# Task item:
When you reach a picture, pass over it; otherwise repeat the listing word for word.

# Dataset records:
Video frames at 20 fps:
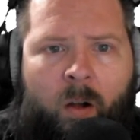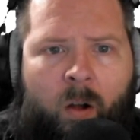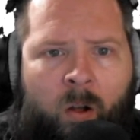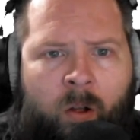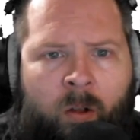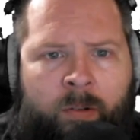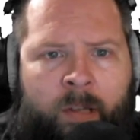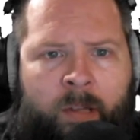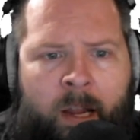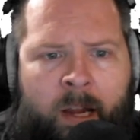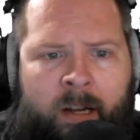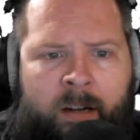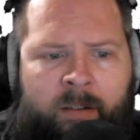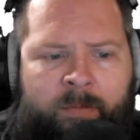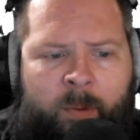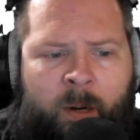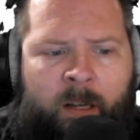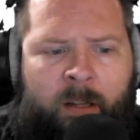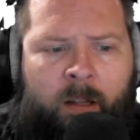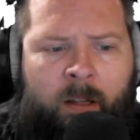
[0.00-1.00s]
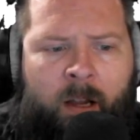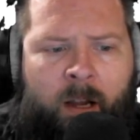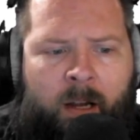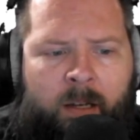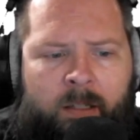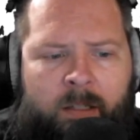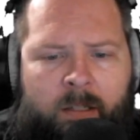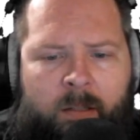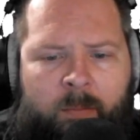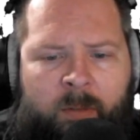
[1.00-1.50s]
all 9 of my
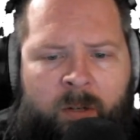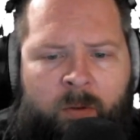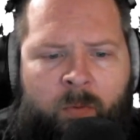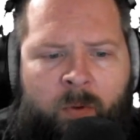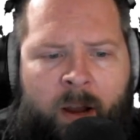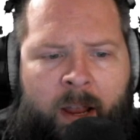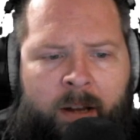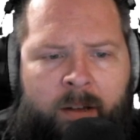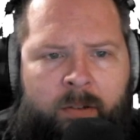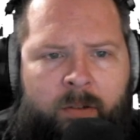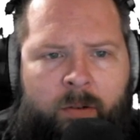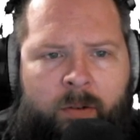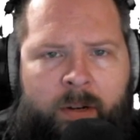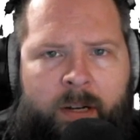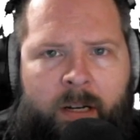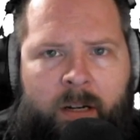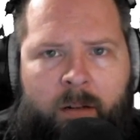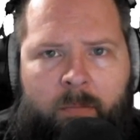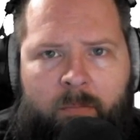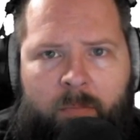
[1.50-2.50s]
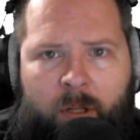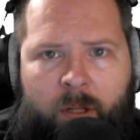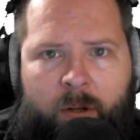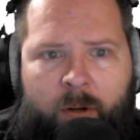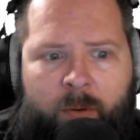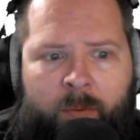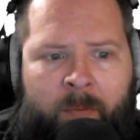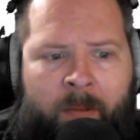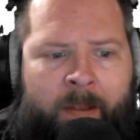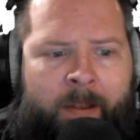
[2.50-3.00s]
lines to be red, green, and
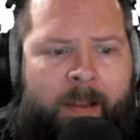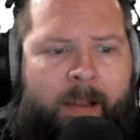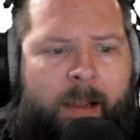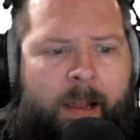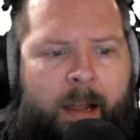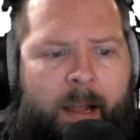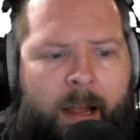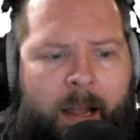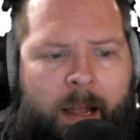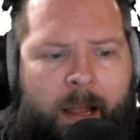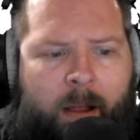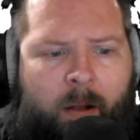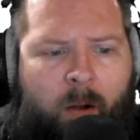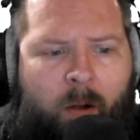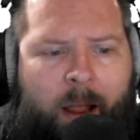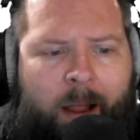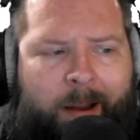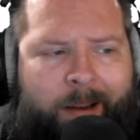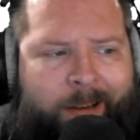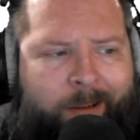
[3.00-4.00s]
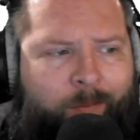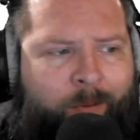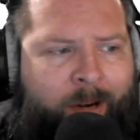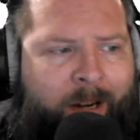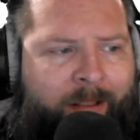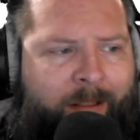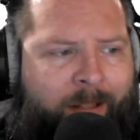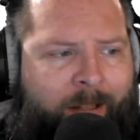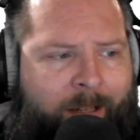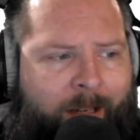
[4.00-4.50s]
blue. I can
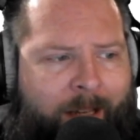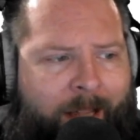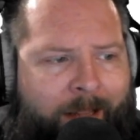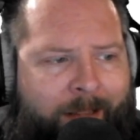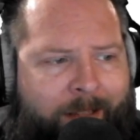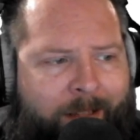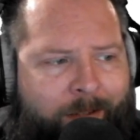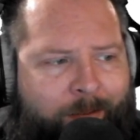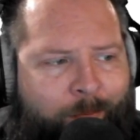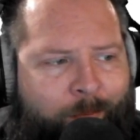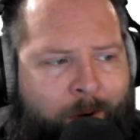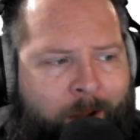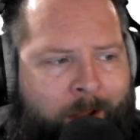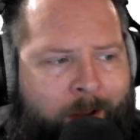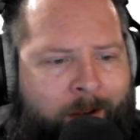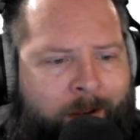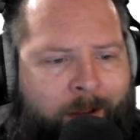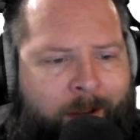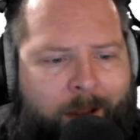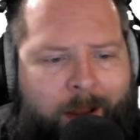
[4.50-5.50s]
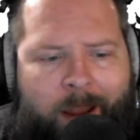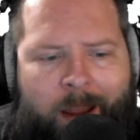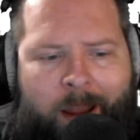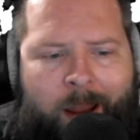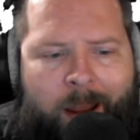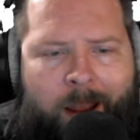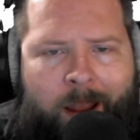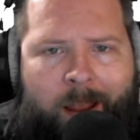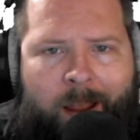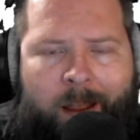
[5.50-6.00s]
let this run,
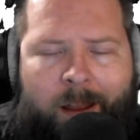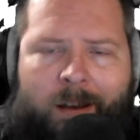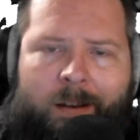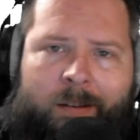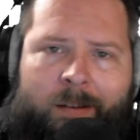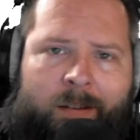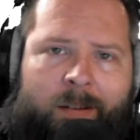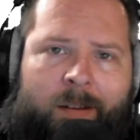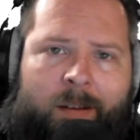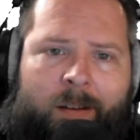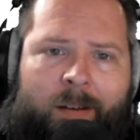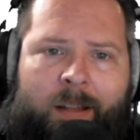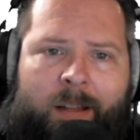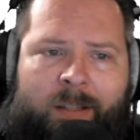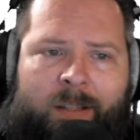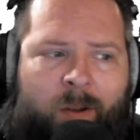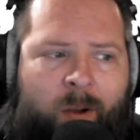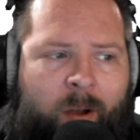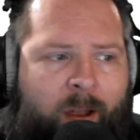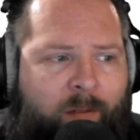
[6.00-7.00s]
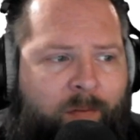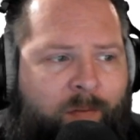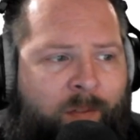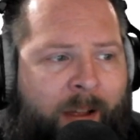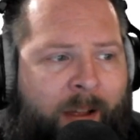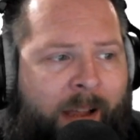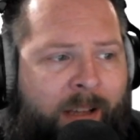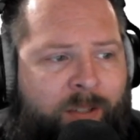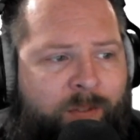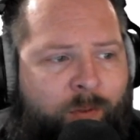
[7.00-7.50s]
and let's go ahead and
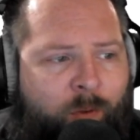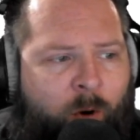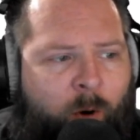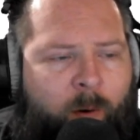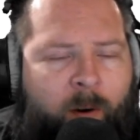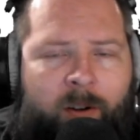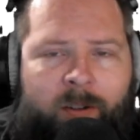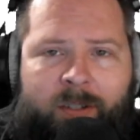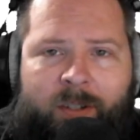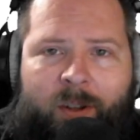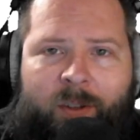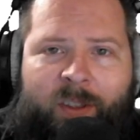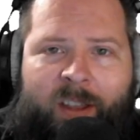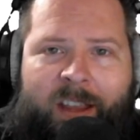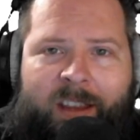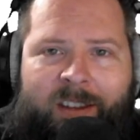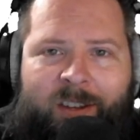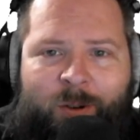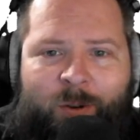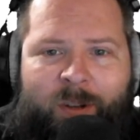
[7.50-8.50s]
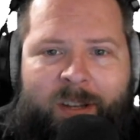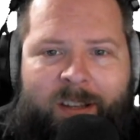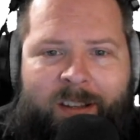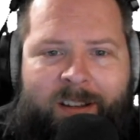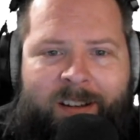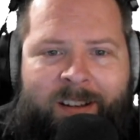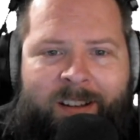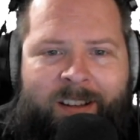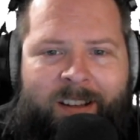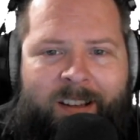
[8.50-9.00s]
fast forward so that you
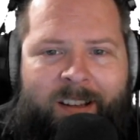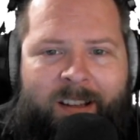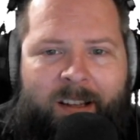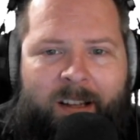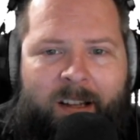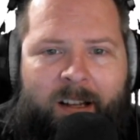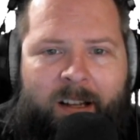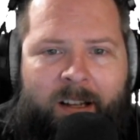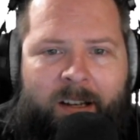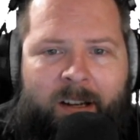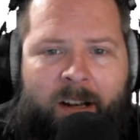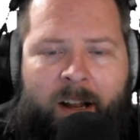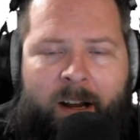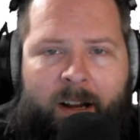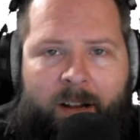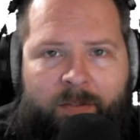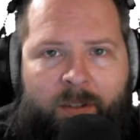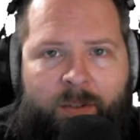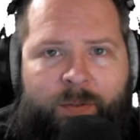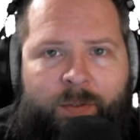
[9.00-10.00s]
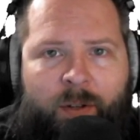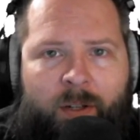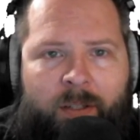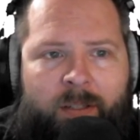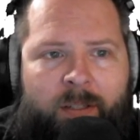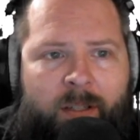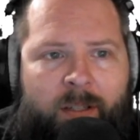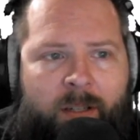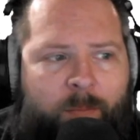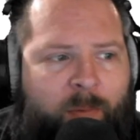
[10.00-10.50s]
can not have to fall
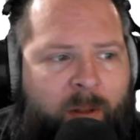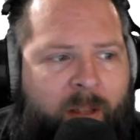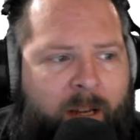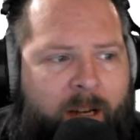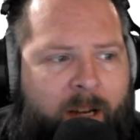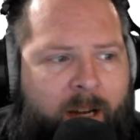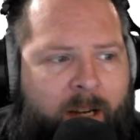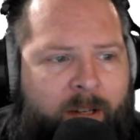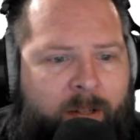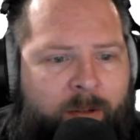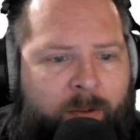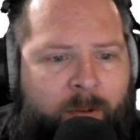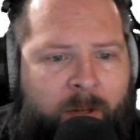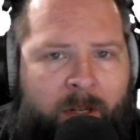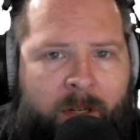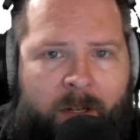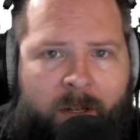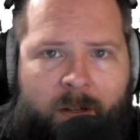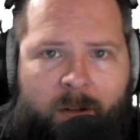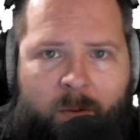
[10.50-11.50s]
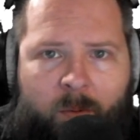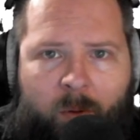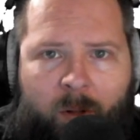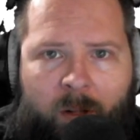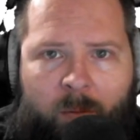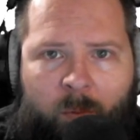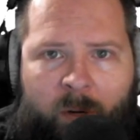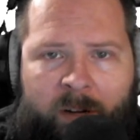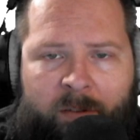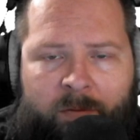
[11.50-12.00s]
asleep like I do while
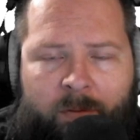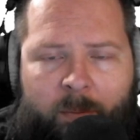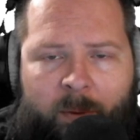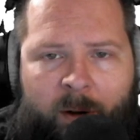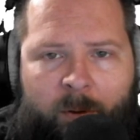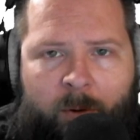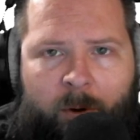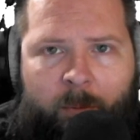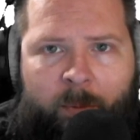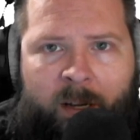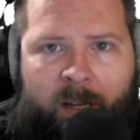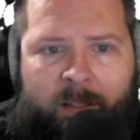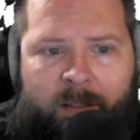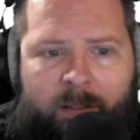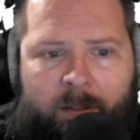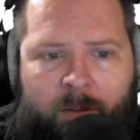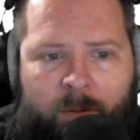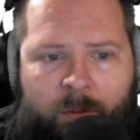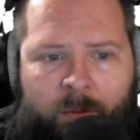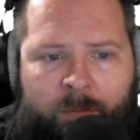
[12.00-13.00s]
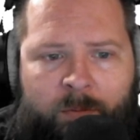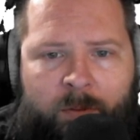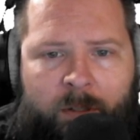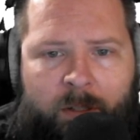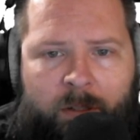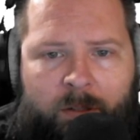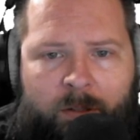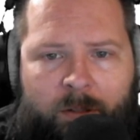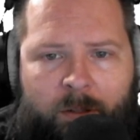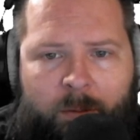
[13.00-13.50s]
I'm waiting for my robot to
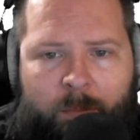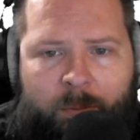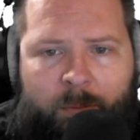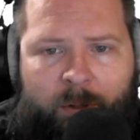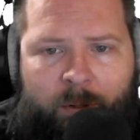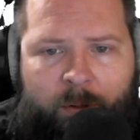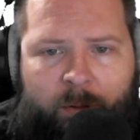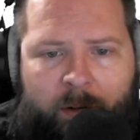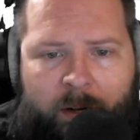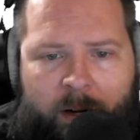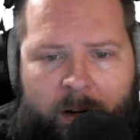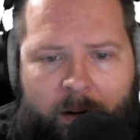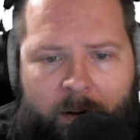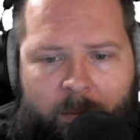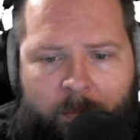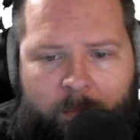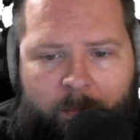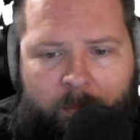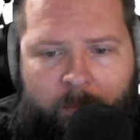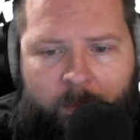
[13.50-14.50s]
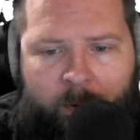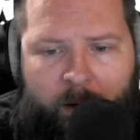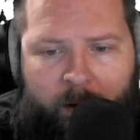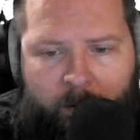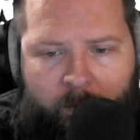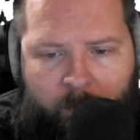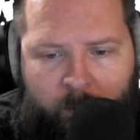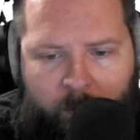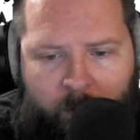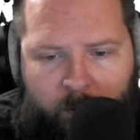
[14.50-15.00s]
finish the program,
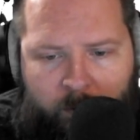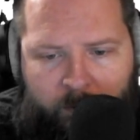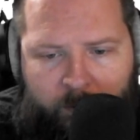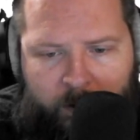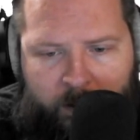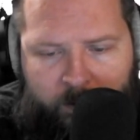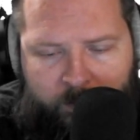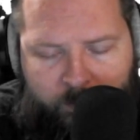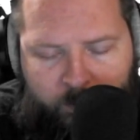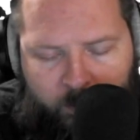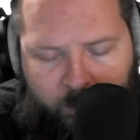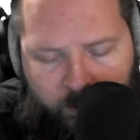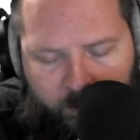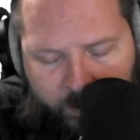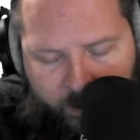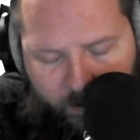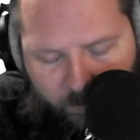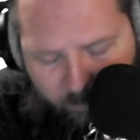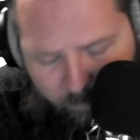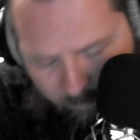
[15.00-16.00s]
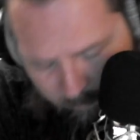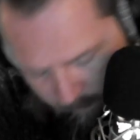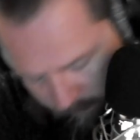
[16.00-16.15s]
and we'll fast forward now.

# Answer box:
Video frames at 20 fps:
[0.00-1.00s]
[1.00-1.50s]
all 9 of my
[1.50-2.50s]
[2.50-3.00s]
lines to be red, green, and
[3.00-4.00s]
[4.00-4.50s]
blue. I can
[4.50-5.50s]
[5.50-6.00s]
let this run,
[6.00-7.00s]
[7.00-7.50s]
and let's go ahead and
[7.50-8.50s]
[8.50-9.00s]
fast forward so that you
[9.00-10.00s]
[10.00-10.50s]
can not have to fall
[10.50-11.50s]
[11.50-12.00s]
asleep like I do while
[12.00-13.00s]
[13.00-13.50s]
I'm waiting for my robot to
[13.50-14.50s]
[14.50-15.00s]
finish the program,
[15.00-16.00s]
[16.00-16.15s]
and we'll fast forward now.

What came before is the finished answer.